> [DESCRIPTION OF THE TASK]: Every line below should come back exactly as written, though the pictures stay out.

> [DATA PROVIDED]:
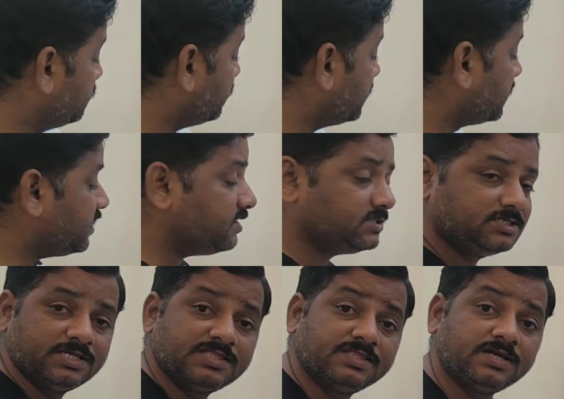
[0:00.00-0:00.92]
When I write
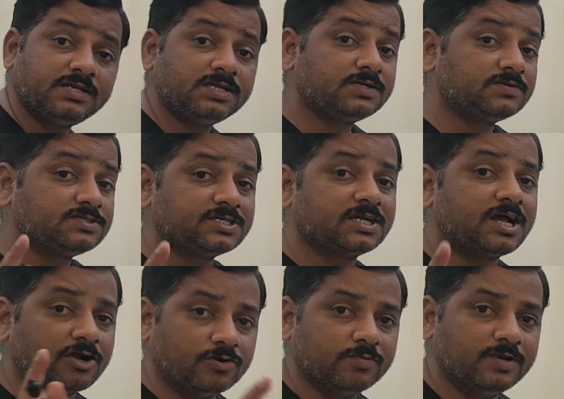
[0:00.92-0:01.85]
JZ, it will
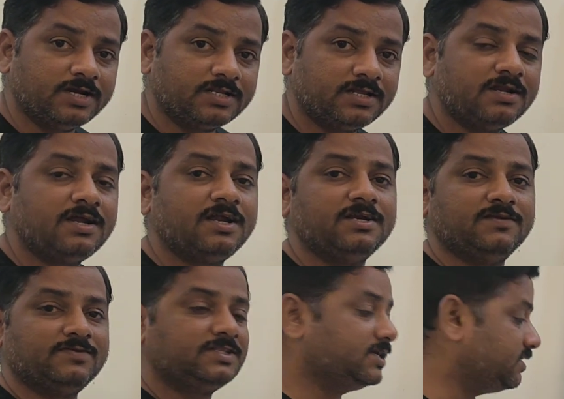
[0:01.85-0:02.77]
check accumulator
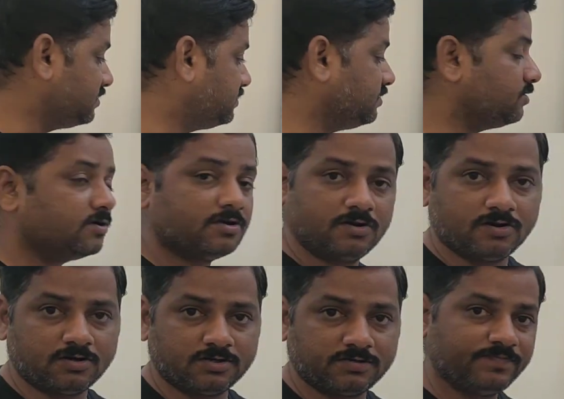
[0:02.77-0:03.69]
and whether it is 0 or
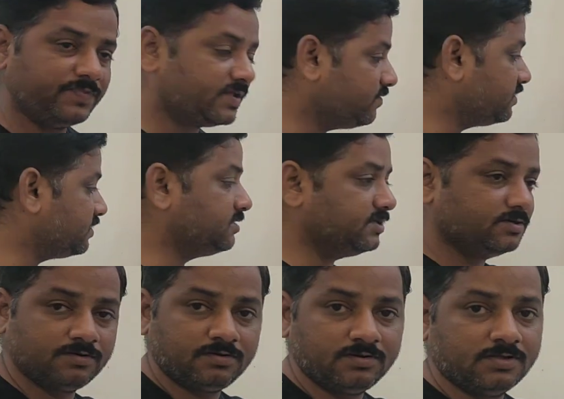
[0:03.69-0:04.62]
not. Now it is
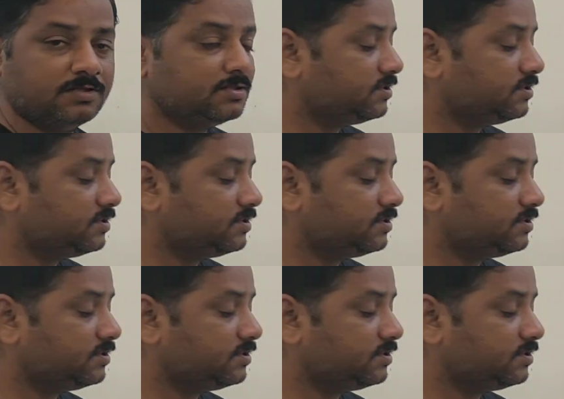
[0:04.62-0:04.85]
0.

> [OUTPUT OF THE EXERCISE]:
[0:00.00-0:00.92]
When I write
[0:00.92-0:01.85]
JZ, it will
[0:01.85-0:02.77]
check accumulator
[0:02.77-0:03.69]
and whether it is 0 or
[0:03.69-0:04.62]
not. Now it is
[0:04.62-0:04.85]
0.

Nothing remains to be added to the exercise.